The common tangent of `x^(2)+y^(2)=4 and 2x^(2)+y^(2)=2` is

To find the common tangent of the given circle and ellipse, we can follow these steps: ### Step 1: Write the equations of the circle and ellipse The equation of the circle is given by: \[ x^2 + y^2 = 4 \] This represents a circle with center at (0, 0) and radius \( r = 2 \).
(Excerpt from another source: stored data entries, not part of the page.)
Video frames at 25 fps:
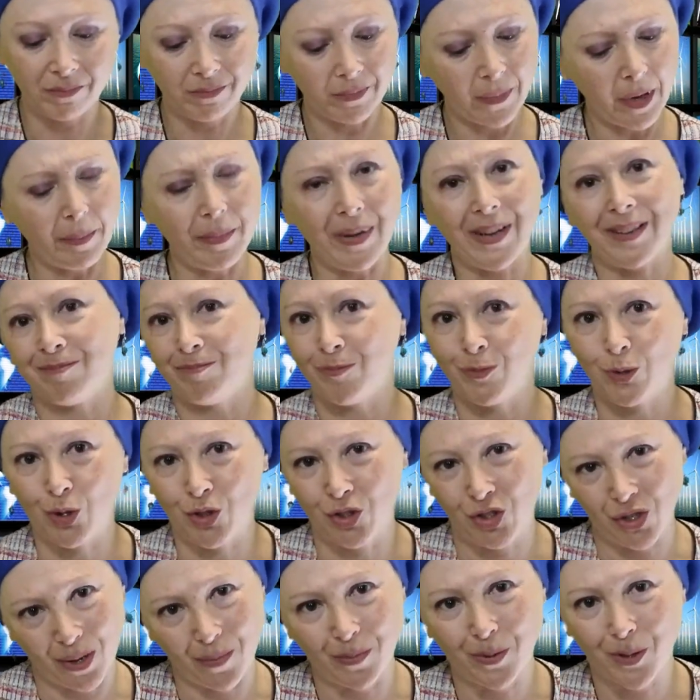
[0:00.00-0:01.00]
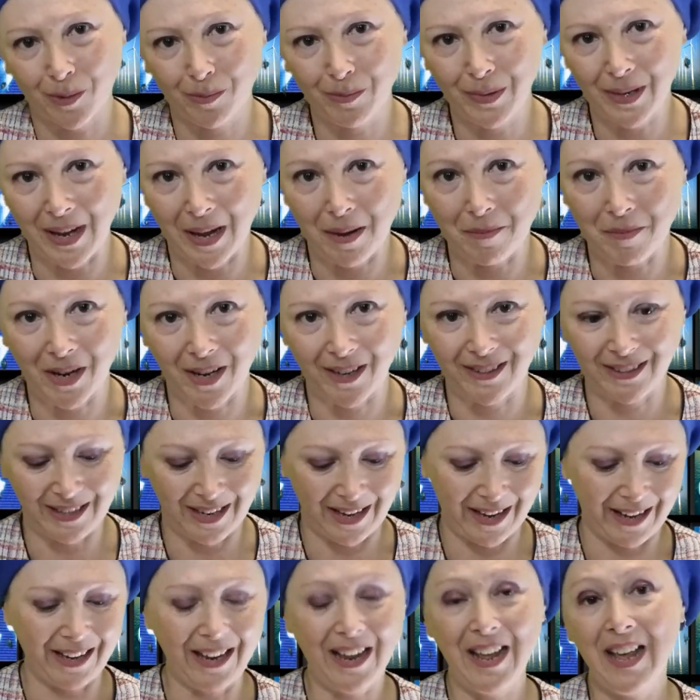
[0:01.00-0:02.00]
Vabbè, non c'è problema,
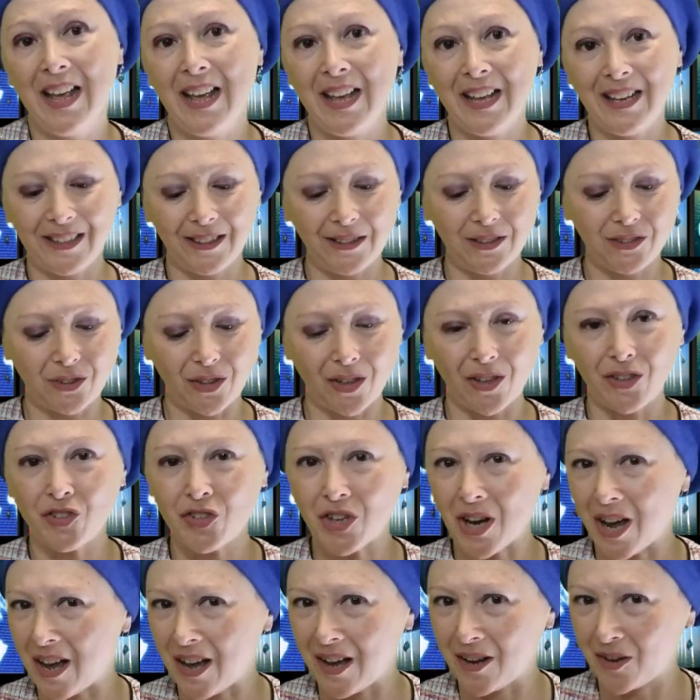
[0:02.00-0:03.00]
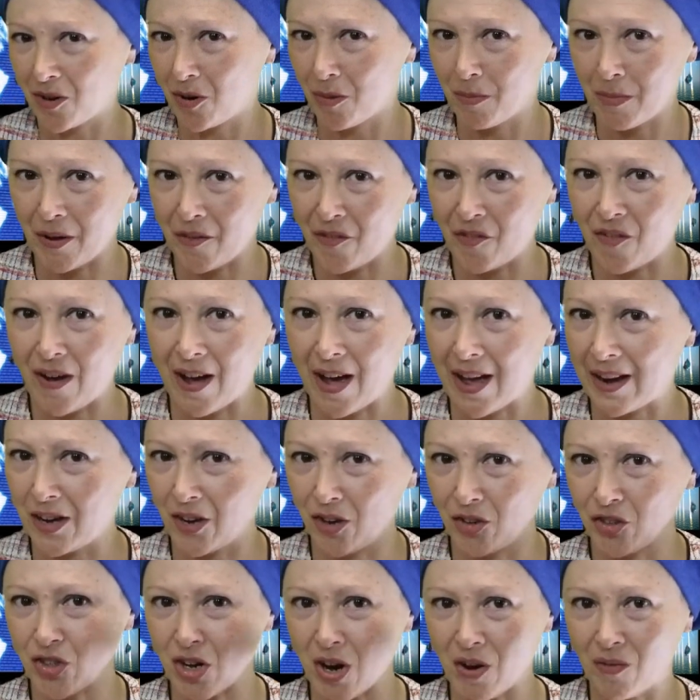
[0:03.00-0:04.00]
dai, so già come
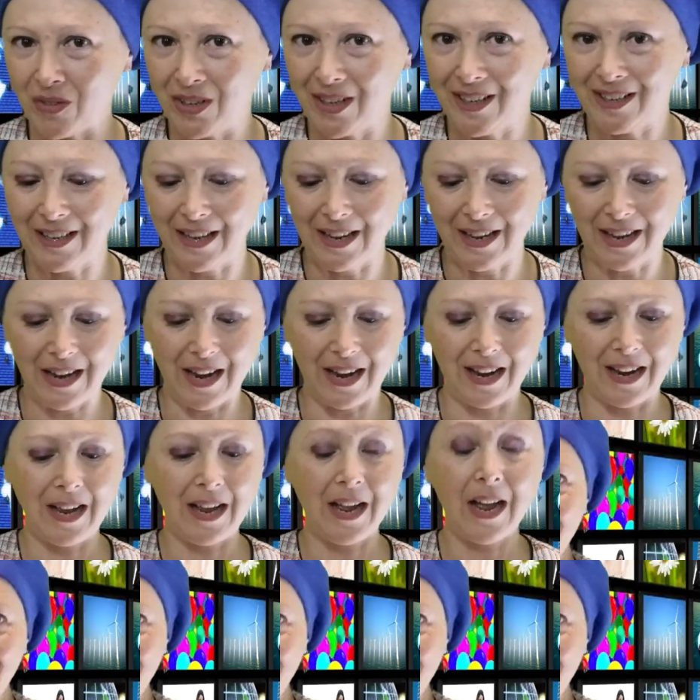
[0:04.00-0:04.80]
fare, ho già un'idea.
The equation of the ellipse is given by: \[ \frac{x^2}{1} + \frac{y^2}{2} = 1 \] This can be rewritten as: \[ x^2 + \frac{y^2}{2} = 1 \] This represents an ellipse centered at (0, 0) with semi-major axis \( b = \sqrt{2} \) and semi-minor axis \( a = 1 \). ### Step 2: Write the general equation of the tangent lines For the circle, the equation of the tangent line can be expressed as: \[ y = mx \pm \sqrt{r^2(1 + m^2)} \] Substituting \( r = 2 \): \[ y = mx \pm 2\sqrt{1 + m^2} \] For the ellipse, the equation of the tangent line can be expressed as: \[ y = mx \pm \sqrt{a^2m^2 + b^2} \] Substituting \( a = 1 \) and \( b = \sqrt{2} \): \[ y = mx \pm \sqrt{m^2 + 2} \] ### Step 3: Set the two tangent equations equal to each other To find the common tangents, we set the two equations equal to each other: \[ mx + 2\sqrt{1 + m^2} = mx + \sqrt{m^2 + 2} \] This simplifies to: \[ 2\sqrt{1 + m^2} = \sqrt{m^2 + 2} \] ### Step 4: Square both sides to eliminate the square roots Squaring both sides gives: \[ 4(1 + m^2) = m^2 + 2 \] Expanding and simplifying: \[ 4 + 4m^2 = m^2 + 2 \] \[ 4m^2 - m^2 = 2 - 4 \] \[ 3m^2 = -2 \] ### Step 5: Analyze the result Since \( m^2 \) cannot be negative, we conclude that: \[ m^2 = -\frac{2}{3} \] This indicates that there are no real values for \( m \). ### Conclusion Thus, there are no common tangents to the given circle and ellipse.